The Nova Scotia businessman and Canadian art philanthropist Donald R. Sobey died Wednesday at the age of 86, the Empire Company announced.

Sobey, the namesake of the Sobey Art Award and a noted donor to the visual arts, devoted his professional career to his family’s grocery business, but expressed a lifelong connection to art through innovative philanthropy. In his teen years, he could be found bagging potatoes or chopping cabbage at the family store in New Glasgow, N.S. After graduating with a degree in commerce from Queen’s University, he joined management, working in real estate financing for the burgeoning business. In 1963, he moved to the board of directors at Empire, which had been established to diversify the family holdings. He was recognized as a particularly astute businessman at the company, which began trading on the Toronto Stock Exchange in 1998. Sobey was appointed president in 1969, and chair in 1985.

After he retired in 2004 to serve as the company’s chair emeritus, he became increasingly involved in philanthropy, in particular at the National Gallery of Canada.
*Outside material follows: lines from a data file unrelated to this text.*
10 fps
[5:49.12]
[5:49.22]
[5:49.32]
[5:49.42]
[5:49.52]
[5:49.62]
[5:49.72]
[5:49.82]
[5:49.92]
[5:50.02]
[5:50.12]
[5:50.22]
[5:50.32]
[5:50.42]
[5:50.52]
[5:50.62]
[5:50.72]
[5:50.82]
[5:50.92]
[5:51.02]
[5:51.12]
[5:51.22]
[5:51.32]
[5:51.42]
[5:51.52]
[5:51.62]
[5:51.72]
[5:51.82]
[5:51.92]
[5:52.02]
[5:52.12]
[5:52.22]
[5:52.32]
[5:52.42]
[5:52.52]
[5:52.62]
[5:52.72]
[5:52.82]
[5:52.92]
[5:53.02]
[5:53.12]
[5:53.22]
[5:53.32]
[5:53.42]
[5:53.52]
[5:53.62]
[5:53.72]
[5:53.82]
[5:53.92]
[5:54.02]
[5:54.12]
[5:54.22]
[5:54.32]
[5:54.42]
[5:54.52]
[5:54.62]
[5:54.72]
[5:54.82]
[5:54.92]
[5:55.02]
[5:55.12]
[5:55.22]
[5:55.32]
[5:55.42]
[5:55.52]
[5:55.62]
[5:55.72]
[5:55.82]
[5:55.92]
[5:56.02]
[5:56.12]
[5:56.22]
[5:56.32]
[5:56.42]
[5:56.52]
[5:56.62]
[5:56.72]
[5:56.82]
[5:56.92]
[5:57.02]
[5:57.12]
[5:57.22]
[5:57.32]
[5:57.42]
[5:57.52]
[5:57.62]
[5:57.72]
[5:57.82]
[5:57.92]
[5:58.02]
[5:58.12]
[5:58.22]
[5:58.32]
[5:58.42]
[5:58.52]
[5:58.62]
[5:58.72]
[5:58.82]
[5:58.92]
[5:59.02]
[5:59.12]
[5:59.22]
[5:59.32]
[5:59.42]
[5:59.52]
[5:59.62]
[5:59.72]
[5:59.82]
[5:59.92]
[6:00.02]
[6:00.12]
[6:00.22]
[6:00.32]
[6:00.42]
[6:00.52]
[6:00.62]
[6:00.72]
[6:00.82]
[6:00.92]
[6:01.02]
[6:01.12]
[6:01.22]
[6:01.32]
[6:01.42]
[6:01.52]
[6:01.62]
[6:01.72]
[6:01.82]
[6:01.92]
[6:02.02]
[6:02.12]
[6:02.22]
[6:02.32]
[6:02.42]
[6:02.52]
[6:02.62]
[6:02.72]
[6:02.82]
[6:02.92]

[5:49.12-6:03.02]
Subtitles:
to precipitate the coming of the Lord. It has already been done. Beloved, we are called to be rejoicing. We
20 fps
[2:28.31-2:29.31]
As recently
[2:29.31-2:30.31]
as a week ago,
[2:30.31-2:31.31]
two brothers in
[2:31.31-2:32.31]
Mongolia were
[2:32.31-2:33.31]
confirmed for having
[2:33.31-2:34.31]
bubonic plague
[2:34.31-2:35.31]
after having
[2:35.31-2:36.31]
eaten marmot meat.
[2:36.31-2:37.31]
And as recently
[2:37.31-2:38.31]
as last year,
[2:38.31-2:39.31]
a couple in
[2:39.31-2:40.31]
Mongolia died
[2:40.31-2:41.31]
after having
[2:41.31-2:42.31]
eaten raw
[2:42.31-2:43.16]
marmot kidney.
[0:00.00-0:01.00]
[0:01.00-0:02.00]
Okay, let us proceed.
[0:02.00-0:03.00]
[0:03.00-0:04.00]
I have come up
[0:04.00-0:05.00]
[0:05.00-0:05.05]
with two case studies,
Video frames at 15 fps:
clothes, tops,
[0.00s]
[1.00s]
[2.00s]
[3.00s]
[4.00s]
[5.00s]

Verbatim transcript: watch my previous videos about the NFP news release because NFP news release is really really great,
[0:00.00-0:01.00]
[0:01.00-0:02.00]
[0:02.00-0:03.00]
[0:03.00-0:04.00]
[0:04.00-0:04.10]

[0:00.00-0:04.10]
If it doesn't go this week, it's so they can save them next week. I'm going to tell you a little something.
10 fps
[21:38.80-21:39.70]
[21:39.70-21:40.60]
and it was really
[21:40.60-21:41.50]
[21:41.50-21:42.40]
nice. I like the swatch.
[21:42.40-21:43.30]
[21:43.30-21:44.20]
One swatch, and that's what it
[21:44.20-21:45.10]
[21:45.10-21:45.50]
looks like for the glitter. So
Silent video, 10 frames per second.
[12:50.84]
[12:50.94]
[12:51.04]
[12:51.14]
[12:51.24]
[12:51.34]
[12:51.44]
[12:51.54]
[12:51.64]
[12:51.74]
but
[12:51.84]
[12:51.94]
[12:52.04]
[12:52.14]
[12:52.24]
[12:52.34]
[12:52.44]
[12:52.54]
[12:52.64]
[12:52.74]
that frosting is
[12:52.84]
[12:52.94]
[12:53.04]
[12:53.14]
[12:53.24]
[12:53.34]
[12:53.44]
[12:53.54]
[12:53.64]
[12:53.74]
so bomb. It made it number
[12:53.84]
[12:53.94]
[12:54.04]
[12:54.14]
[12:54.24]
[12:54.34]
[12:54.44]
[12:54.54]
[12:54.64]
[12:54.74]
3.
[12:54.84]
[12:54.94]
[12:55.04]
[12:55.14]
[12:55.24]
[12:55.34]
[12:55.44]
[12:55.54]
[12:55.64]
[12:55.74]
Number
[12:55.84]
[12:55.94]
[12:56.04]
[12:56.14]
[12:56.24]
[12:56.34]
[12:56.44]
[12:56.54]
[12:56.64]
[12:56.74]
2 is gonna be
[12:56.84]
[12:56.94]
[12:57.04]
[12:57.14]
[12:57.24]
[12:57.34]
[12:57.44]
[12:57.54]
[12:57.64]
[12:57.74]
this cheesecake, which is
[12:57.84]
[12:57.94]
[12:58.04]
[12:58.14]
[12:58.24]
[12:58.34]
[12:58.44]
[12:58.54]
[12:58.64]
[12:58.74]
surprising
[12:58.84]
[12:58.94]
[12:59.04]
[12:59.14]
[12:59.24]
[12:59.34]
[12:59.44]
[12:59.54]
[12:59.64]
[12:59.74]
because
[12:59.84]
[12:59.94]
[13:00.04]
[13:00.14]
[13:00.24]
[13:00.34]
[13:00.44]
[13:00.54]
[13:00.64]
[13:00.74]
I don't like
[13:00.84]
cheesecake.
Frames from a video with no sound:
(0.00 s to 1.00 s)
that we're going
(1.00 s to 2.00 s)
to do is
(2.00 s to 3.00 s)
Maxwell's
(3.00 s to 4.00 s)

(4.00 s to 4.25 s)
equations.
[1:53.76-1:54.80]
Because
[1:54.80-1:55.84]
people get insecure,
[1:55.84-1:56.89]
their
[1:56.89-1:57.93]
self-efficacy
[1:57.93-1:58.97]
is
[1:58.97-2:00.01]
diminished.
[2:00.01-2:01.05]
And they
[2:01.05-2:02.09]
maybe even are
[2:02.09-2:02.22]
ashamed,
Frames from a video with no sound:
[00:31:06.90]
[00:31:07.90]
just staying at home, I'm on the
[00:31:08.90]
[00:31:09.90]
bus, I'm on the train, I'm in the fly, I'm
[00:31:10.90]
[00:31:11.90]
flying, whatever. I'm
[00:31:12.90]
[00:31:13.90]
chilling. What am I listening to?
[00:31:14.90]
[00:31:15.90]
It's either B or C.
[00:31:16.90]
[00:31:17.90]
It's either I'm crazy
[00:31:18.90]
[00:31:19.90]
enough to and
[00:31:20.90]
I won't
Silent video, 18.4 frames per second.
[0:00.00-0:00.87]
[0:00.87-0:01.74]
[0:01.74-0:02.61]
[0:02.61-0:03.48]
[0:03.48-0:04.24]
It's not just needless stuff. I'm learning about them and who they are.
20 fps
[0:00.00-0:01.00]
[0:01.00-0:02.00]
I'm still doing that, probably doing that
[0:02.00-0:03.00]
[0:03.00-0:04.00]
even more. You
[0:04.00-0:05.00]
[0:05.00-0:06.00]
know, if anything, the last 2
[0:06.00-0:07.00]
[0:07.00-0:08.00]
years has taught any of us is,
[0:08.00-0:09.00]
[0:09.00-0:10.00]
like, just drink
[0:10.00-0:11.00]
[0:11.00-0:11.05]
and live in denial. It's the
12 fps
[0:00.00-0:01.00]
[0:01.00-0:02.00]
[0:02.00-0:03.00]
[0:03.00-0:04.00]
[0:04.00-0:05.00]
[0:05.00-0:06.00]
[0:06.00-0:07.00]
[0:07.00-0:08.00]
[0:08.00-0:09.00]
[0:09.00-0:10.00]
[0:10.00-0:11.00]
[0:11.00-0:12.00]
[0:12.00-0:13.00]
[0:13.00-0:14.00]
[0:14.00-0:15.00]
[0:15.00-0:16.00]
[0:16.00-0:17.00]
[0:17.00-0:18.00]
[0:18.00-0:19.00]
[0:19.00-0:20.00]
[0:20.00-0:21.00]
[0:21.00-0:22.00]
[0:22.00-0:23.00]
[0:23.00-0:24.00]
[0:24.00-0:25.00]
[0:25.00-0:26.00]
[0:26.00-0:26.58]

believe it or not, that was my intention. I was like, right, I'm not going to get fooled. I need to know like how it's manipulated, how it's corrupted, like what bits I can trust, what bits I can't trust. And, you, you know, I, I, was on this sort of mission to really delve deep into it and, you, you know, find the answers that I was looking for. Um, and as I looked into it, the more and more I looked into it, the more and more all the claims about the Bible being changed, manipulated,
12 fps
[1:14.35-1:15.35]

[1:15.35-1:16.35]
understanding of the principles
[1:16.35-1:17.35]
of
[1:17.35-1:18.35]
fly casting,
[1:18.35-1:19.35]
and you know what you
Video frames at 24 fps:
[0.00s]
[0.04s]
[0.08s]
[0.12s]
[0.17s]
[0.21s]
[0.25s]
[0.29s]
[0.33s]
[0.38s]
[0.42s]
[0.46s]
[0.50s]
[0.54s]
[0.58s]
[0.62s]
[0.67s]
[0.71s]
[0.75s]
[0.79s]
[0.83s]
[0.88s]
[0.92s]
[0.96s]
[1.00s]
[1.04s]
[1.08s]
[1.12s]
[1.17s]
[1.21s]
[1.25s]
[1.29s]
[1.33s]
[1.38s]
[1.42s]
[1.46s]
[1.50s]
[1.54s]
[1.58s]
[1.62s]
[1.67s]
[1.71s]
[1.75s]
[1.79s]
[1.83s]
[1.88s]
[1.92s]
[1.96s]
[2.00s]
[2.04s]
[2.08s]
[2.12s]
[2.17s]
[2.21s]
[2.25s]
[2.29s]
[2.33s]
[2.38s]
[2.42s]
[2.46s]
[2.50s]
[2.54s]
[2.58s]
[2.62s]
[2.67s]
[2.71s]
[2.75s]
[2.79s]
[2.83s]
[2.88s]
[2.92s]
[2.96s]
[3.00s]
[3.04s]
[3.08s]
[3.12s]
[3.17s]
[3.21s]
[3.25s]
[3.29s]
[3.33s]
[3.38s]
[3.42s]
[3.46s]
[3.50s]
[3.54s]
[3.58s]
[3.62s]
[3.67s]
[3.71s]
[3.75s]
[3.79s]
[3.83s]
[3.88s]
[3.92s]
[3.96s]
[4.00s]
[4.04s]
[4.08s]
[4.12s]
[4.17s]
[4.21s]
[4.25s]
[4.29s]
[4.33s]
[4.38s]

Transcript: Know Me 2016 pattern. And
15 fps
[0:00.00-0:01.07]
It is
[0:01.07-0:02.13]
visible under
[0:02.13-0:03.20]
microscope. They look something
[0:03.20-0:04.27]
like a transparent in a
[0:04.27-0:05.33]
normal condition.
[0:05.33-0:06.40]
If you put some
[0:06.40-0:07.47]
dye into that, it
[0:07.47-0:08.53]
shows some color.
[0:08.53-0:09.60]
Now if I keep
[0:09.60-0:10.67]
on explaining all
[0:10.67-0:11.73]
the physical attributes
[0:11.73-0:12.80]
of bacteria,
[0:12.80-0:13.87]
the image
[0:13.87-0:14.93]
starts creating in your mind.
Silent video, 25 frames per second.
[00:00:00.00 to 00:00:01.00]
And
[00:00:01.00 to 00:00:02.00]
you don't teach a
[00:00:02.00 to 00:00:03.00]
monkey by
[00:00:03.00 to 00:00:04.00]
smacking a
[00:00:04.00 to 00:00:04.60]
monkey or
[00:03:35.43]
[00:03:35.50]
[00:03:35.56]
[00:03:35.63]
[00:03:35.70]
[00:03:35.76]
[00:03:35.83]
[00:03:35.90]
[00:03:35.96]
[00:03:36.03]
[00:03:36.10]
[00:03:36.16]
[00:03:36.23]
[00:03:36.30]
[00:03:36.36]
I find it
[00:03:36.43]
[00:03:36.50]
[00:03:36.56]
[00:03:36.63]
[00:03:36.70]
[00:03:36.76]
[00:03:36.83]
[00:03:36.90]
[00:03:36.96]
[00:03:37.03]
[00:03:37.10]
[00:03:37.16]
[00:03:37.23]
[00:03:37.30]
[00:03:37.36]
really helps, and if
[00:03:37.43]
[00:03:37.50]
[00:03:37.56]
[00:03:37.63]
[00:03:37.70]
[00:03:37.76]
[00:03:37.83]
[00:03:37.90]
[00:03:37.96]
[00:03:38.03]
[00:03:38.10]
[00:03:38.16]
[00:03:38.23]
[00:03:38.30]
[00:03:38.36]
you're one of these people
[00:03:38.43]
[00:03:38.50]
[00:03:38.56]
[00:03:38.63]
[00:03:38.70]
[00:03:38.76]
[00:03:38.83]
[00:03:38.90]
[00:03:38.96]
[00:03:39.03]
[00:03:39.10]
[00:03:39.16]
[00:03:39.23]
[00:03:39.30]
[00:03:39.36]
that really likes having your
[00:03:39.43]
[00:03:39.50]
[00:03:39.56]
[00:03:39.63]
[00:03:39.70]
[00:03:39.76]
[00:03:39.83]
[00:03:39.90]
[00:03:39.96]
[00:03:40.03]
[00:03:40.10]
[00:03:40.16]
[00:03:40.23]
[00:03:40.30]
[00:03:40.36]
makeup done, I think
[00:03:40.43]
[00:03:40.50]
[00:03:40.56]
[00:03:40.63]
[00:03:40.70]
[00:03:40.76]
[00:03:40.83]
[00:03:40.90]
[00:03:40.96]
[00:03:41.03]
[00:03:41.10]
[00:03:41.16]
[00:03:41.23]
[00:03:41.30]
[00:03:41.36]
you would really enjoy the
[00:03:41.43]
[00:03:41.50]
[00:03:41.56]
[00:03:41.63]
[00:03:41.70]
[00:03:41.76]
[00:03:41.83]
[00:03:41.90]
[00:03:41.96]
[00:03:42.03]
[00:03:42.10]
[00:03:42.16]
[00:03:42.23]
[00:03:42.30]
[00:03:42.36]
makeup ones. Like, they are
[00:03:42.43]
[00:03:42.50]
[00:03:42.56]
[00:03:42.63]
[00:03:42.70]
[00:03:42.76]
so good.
There, he served as board chair from 2002 to 2008 and helped establish the gallery’s fundraising foundation, sitting on its board from 2007 until last year.

He traced his love of art back to a youthful encounter with murals by a young Maritime art teacher named Alex Colville that he had seen at Mount Allison University in Sackville, N.B., in 1949, and his philanthropy always centred on advancing the careers of living Canadian artists.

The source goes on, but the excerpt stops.